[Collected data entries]
◆ ◆ ◆ ◆
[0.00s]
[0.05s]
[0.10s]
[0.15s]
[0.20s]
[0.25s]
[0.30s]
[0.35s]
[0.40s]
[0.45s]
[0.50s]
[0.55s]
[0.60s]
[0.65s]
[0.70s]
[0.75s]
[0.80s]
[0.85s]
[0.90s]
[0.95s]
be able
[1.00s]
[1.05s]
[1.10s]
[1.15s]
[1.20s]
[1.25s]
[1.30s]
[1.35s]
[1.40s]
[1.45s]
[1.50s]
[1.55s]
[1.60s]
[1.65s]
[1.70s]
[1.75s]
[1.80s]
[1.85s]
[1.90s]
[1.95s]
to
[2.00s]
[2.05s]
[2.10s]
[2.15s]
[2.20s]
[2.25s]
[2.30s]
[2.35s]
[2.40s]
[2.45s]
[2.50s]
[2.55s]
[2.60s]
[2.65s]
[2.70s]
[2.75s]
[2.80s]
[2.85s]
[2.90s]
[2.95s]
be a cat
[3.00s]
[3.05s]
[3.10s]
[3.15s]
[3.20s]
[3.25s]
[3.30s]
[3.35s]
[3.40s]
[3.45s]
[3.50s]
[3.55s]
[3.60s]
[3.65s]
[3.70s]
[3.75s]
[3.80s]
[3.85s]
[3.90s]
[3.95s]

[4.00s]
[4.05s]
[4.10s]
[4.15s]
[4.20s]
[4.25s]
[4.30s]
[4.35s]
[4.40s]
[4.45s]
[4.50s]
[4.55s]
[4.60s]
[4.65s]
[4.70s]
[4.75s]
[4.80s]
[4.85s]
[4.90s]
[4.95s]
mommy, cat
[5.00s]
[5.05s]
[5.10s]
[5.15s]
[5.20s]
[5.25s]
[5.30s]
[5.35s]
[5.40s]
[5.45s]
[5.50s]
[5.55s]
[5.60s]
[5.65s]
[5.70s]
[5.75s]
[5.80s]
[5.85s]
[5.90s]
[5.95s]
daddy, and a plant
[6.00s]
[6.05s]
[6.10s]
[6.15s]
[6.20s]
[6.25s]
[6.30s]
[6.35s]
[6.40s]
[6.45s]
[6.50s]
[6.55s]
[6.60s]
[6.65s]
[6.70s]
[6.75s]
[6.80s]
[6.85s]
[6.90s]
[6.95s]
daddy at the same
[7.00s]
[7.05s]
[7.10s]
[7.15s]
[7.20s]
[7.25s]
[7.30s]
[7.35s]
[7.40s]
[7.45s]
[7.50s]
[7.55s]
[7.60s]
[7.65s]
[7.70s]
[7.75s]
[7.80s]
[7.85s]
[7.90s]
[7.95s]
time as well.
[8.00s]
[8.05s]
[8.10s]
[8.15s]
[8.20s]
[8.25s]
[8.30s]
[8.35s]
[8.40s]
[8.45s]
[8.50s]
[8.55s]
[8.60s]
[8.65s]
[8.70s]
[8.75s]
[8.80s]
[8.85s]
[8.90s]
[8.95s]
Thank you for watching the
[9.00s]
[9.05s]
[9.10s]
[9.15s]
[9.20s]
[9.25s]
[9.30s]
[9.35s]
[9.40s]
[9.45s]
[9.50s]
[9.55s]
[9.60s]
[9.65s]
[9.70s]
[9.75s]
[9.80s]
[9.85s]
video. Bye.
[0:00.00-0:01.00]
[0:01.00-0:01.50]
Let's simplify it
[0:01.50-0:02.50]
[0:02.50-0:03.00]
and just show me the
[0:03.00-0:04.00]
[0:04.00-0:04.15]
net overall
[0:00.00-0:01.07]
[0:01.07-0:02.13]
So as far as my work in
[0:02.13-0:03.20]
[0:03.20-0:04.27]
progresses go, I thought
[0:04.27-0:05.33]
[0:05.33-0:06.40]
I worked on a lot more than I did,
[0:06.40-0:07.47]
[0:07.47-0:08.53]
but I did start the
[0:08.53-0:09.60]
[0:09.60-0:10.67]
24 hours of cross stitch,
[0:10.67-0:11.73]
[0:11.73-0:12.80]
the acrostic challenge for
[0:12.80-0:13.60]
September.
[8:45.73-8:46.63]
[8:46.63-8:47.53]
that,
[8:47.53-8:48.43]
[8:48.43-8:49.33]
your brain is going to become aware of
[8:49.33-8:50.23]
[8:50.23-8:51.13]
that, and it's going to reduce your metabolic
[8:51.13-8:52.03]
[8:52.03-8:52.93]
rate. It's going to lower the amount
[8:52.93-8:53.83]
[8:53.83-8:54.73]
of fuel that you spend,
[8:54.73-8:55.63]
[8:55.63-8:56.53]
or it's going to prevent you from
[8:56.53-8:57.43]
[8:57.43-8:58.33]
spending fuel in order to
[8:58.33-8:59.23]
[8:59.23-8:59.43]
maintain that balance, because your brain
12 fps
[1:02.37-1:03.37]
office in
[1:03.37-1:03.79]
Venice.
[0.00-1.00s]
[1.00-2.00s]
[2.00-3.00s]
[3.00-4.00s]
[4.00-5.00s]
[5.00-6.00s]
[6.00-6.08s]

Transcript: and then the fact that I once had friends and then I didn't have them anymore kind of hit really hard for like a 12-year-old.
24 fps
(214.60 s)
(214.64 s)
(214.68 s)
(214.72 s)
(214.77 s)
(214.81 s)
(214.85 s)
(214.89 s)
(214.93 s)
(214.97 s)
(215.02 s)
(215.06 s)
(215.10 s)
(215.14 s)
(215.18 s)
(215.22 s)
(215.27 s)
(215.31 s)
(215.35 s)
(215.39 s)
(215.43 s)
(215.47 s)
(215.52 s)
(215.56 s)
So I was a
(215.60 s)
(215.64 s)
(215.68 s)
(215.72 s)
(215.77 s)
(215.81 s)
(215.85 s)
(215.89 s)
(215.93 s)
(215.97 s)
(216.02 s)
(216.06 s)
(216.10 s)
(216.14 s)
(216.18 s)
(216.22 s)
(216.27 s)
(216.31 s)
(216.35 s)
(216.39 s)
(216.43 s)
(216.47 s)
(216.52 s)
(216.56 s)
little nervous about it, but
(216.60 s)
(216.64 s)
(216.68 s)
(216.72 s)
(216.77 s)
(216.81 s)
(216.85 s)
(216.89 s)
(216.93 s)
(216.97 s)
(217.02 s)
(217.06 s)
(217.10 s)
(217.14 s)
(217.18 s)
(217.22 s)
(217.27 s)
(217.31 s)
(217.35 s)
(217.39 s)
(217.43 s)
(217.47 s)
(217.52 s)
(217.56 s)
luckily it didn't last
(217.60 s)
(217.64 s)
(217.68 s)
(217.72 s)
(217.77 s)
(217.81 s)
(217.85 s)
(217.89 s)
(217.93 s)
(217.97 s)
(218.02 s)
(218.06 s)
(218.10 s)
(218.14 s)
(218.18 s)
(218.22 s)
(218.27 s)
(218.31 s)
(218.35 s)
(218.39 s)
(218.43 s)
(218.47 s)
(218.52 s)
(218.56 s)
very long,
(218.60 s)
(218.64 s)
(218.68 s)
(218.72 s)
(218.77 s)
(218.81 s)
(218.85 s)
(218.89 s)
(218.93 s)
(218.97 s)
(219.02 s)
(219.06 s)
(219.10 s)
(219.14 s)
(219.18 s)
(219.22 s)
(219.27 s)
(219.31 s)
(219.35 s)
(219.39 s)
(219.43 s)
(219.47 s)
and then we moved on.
◆ ◆ ◆ ◆
▶ **Exercise**
Each record above has to be set down again, word for word.

▶ **Task response**
[0.00s]
[0.05s]
[0.10s]
[0.15s]
[0.20s]
[0.25s]
[0.30s]
[0.35s]
[0.40s]
[0.45s]
[0.50s]
[0.55s]
[0.60s]
[0.65s]
[0.70s]
[0.75s]
[0.80s]
[0.85s]
[0.90s]
[0.95s]
be able
[1.00s]
[1.05s]
[1.10s]
[1.15s]
[1.20s]
[1.25s]
[1.30s]
[1.35s]
[1.40s]
[1.45s]
[1.50s]
[1.55s]
[1.60s]
[1.65s]
[1.70s]
[1.75s]
[1.80s]
[1.85s]
[1.90s]
[1.95s]
to
[2.00s]
[2.05s]
[2.10s]
[2.15s]
[2.20s]
[2.25s]
[2.30s]
[2.35s]
[2.40s]
[2.45s]
[2.50s]
[2.55s]
[2.60s]
[2.65s]
[2.70s]
[2.75s]
[2.80s]
[2.85s]
[2.90s]
[2.95s]
be a cat
[3.00s]
[3.05s]
[3.10s]
[3.15s]
[3.20s]
[3.25s]
[3.30s]
[3.35s]
[3.40s]
[3.45s]
[3.50s]
[3.55s]
[3.60s]
[3.65s]
[3.70s]
[3.75s]
[3.80s]
[3.85s]
[3.90s]
[3.95s]

[4.00s]
[4.05s]
[4.10s]
[4.15s]
[4.20s]
[4.25s]
[4.30s]
[4.35s]
[4.40s]
[4.45s]
[4.50s]
[4.55s]
[4.60s]
[4.65s]
[4.70s]
[4.75s]
[4.80s]
[4.85s]
[4.90s]
[4.95s]
mommy, cat
[5.00s]
[5.05s]
[5.10s]
[5.15s]
[5.20s]
[5.25s]
[5.30s]
[5.35s]
[5.40s]
[5.45s]
[5.50s]
[5.55s]
[5.60s]
[5.65s]
[5.70s]
[5.75s]
[5.80s]
[5.85s]
[5.90s]
[5.95s]
daddy, and a plant
[6.00s]
[6.05s]
[6.10s]
[6.15s]
[6.20s]
[6.25s]
[6.30s]
[6.35s]
[6.40s]
[6.45s]
[6.50s]
[6.55s]
[6.60s]
[6.65s]
[6.70s]
[6.75s]
[6.80s]
[6.85s]
[6.90s]
[6.95s]
daddy at the same
[7.00s]
[7.05s]
[7.10s]
[7.15s]
[7.20s]
[7.25s]
[7.30s]
[7.35s]
[7.40s]
[7.45s]
[7.50s]
[7.55s]
[7.60s]
[7.65s]
[7.70s]
[7.75s]
[7.80s]
[7.85s]
[7.90s]
[7.95s]
time as well.
[8.00s]
[8.05s]
[8.10s]
[8.15s]
[8.20s]
[8.25s]
[8.30s]
[8.35s]
[8.40s]
[8.45s]
[8.50s]
[8.55s]
[8.60s]
[8.65s]
[8.70s]
[8.75s]
[8.80s]
[8.85s]
[8.90s]
[8.95s]
Thank you for watching the
[9.00s]
[9.05s]
[9.10s]
[9.15s]
[9.20s]
[9.25s]
[9.30s]
[9.35s]
[9.40s]
[9.45s]
[9.50s]
[9.55s]
[9.60s]
[9.65s]
[9.70s]
[9.75s]
[9.80s]
[9.85s]
video. Bye.
[0:00.00-0:01.00]
[0:01.00-0:01.50]
Let's simplify it
[0:01.50-0:02.50]
[0:02.50-0:03.00]
and just show me the
[0:03.00-0:04.00]
[0:04.00-0:04.15]
net overall
[0:00.00-0:01.07]
[0:01.07-0:02.13]
So as far as my work in
[0:02.13-0:03.20]
[0:03.20-0:04.27]
progresses go, I thought
[0:04.27-0:05.33]
[0:05.33-0:06.40]
I worked on a lot more than I did,
[0:06.40-0:07.47]
[0:07.47-0:08.53]
but I did start the
[0:08.53-0:09.60]
[0:09.60-0:10.67]
24 hours of cross stitch,
[0:10.67-0:11.73]
[0:11.73-0:12.80]
the acrostic challenge for
[0:12.80-0:13.60]
September.
[8:45.73-8:46.63]
[8:46.63-8:47.53]
that,
[8:47.53-8:48.43]
[8:48.43-8:49.33]
your brain is going to become aware of
[8:49.33-8:50.23]
[8:50.23-8:51.13]
that, and it's going to reduce your metabolic
[8:51.13-8:52.03]
[8:52.03-8:52.93]
rate. It's going to lower the amount
[8:52.93-8:53.83]
[8:53.83-8:54.73]
of fuel that you spend,
[8:54.73-8:55.63]
[8:55.63-8:56.53]
or it's going to prevent you from
[8:56.53-8:57.43]
[8:57.43-8:58.33]
spending fuel in order to
[8:58.33-8:59.23]
[8:59.23-8:59.43]
maintain that balance, because your brain
12 fps
[1:02.37-1:03.37]
office in
[1:03.37-1:03.79]
Venice.
[0.00-1.00s]
[1.00-2.00s]
[2.00-3.00s]
[3.00-4.00s]
[4.00-5.00s]
[5.00-6.00s]
[6.00-6.08s]

Transcript: and then the fact that I once had friends and then I didn't have them anymore kind of hit really hard for like a 12-year-old.
24 fps
(214.60 s)
(214.64 s)
(214.68 s)
(214.72 s)
(214.77 s)
(214.81 s)
(214.85 s)
(214.89 s)
(214.93 s)
(214.97 s)
(215.02 s)
(215.06 s)
(215.10 s)
(215.14 s)
(215.18 s)
(215.22 s)
(215.27 s)
(215.31 s)
(215.35 s)
(215.39 s)
(215.43 s)
(215.47 s)
(215.52 s)
(215.56 s)
So I was a
(215.60 s)
(215.64 s)
(215.68 s)
(215.72 s)
(215.77 s)
(215.81 s)
(215.85 s)
(215.89 s)
(215.93 s)
(215.97 s)
(216.02 s)
(216.06 s)
(216.10 s)
(216.14 s)
(216.18 s)
(216.22 s)
(216.27 s)
(216.31 s)
(216.35 s)
(216.39 s)
(216.43 s)
(216.47 s)
(216.52 s)
(216.56 s)
little nervous about it, but
(216.60 s)
(216.64 s)
(216.68 s)
(216.72 s)
(216.77 s)
(216.81 s)
(216.85 s)
(216.89 s)
(216.93 s)
(216.97 s)
(217.02 s)
(217.06 s)
(217.10 s)
(217.14 s)
(217.18 s)
(217.22 s)
(217.27 s)
(217.31 s)
(217.35 s)
(217.39 s)
(217.43 s)
(217.47 s)
(217.52 s)
(217.56 s)
luckily it didn't last
(217.60 s)
(217.64 s)
(217.68 s)
(217.72 s)
(217.77 s)
(217.81 s)
(217.85 s)
(217.89 s)
(217.93 s)
(217.97 s)
(218.02 s)
(218.06 s)
(218.10 s)
(218.14 s)
(218.18 s)
(218.22 s)
(218.27 s)
(218.31 s)
(218.35 s)
(218.39 s)
(218.43 s)
(218.47 s)
(218.52 s)
(218.56 s)
very long,
(218.60 s)
(218.64 s)
(218.68 s)
(218.72 s)
(218.77 s)
(218.81 s)
(218.85 s)
(218.89 s)
(218.93 s)
(218.97 s)
(219.02 s)
(219.06 s)
(219.10 s)
(219.14 s)
(219.18 s)
(219.22 s)
(219.27 s)
(219.31 s)
(219.35 s)
(219.39 s)
(219.43 s)
(219.47 s)
and then we moved on.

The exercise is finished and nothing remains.